Zijn echtgenote is er al lang niet meer. Hij wijst naar boven, naar de hemel. En ook naar de prachtige zwart-witfoto die boven zijn hoofd hangt. Irène heette ze. Ze is al 23 jaar overleden. “Ik heb intussen al wel 27 vrouwen gehad,” lacht hij, wellicht omdat hij als entertainer – in ’86 was hij prins Carnaval van Oostende – nooit zijn pijn of verdriet zal etaleren. “Mijn verloofde zit in Tunesië,” zegt hij.

“Alle lagen van de bevolking komen hier binnen. En iedereen ziet mekaar graag”

“Ze is moslim.” Ik zeg niets, maar waarschijnlijk vraagt de uitdrukking op mijn gezicht om uitleg. “Serieus, ik ga niet liegen tegen jou,” vult hij aan.
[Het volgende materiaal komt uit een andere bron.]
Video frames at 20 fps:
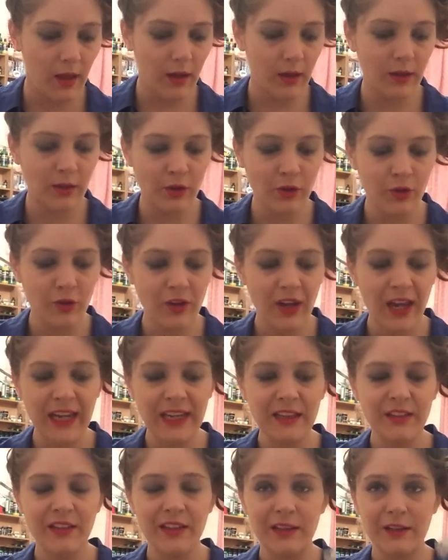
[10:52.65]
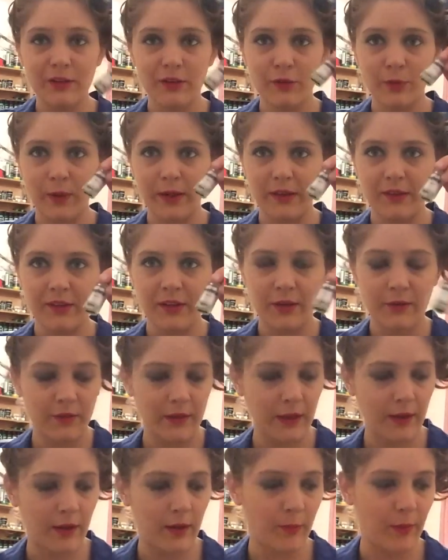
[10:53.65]
a good 18 to 20 of
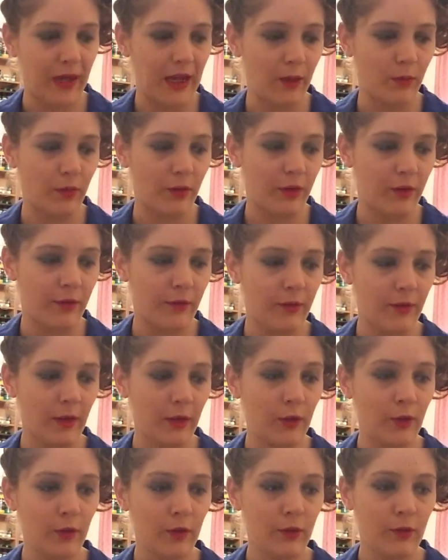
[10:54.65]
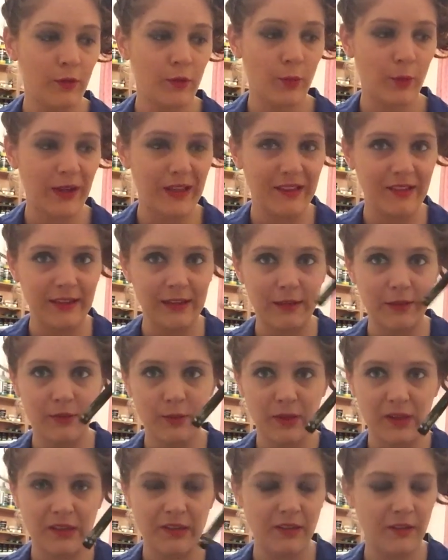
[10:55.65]
the eye powders, a good 20 to
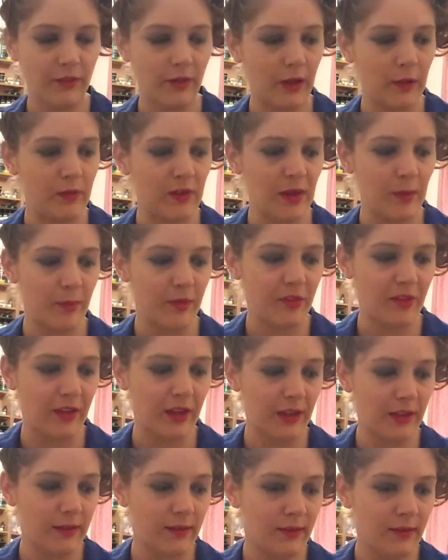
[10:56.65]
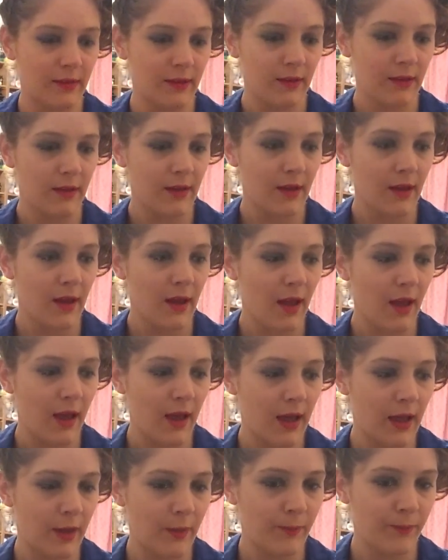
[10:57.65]
25 lipsticks.
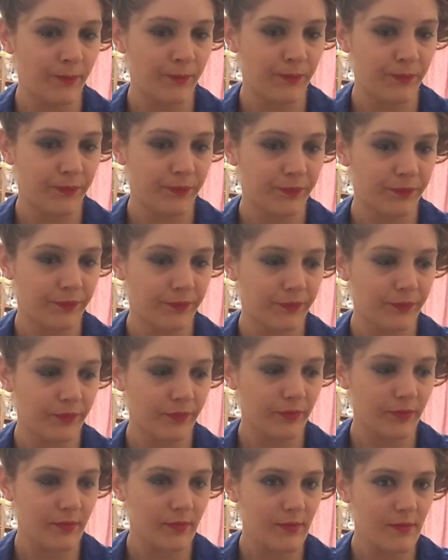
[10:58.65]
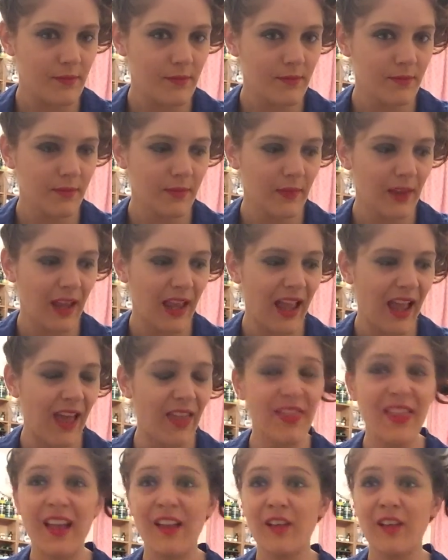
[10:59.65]
Um, and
En waarom ook niet? Alles kan in Café Moderna, waar elke dag een feest is. Omdat feesten de beste manier is om de zorgen te verdrijven. “Ik ben naar Oostende gekomen, omdat het hier elke dag zondag is,” hoor ik Arthur Asselman zeggen.

Hij is 82 jaar oud, heeft twee keer zijn vrouw verloren en is destijds vertrokken uit Roosdaal bij Ninove, “omdat er niets meer was.” Arthur heeft zijn tafeltje en drinkt er zijn pintje. Af en toe spreekt iemand hem aan. “Ik ben geboren op 9 februari 1936 in Liedekerke,” zegt hij. “Moet je mijn paspoort zien?”

Schitterende tijden

Ivan zit al veertig jaar op de hoek aan de toog. “Schitterende tijden beleefd hier. Ik kwam hier al als kind. Ooit ben ik nog met motorfiets binnengereden,” mijmert hij terug. Zijn ogen blinken als hij het verleden laat opborrelen. “Dat is hier mijn familie,” zegt hij zacht. “Iedereen zorgt hier voor mekaar.” En terwijl hij het zegt, hoor ik Adèle Bloemendaal in mijn hoofd: ‘We zijn toch op de wereld om mekaar te helpen, nietwaar?’

Naast Ivan zit een man met een glaasje water. “Moet je mijn medisch dossier zien, misschien? Ik ben het zedelijk verplicht om water te drinken.” Fernand zit met zijn Josianne aan een tafeltje. Hij is 38 jaar ceremoniemeester geweest op het stadhuis. Hij en zijn vrouw stralen klasse uit. Ze zijn 60 jaar samen. “Ik ben een echte Oostendenaar,” zegt hij. “En een echte SP’er. Ik ben hier geboren en ik zal hier sterven.”

Hij slaat zijn portefeuille open en toont zijn partijkaart. “Ik heb vier burgemeesters meegemaakt op het stadhuis. Er is niemand die weet wat ik weet.” Sonja is veel jonger en zit lachend mee te luisteren. “Dat is hier het leven zoals het is. Een soap. Alle lagen van de bevolking komen hier binnen. En iedereen ziet mekaar graag.”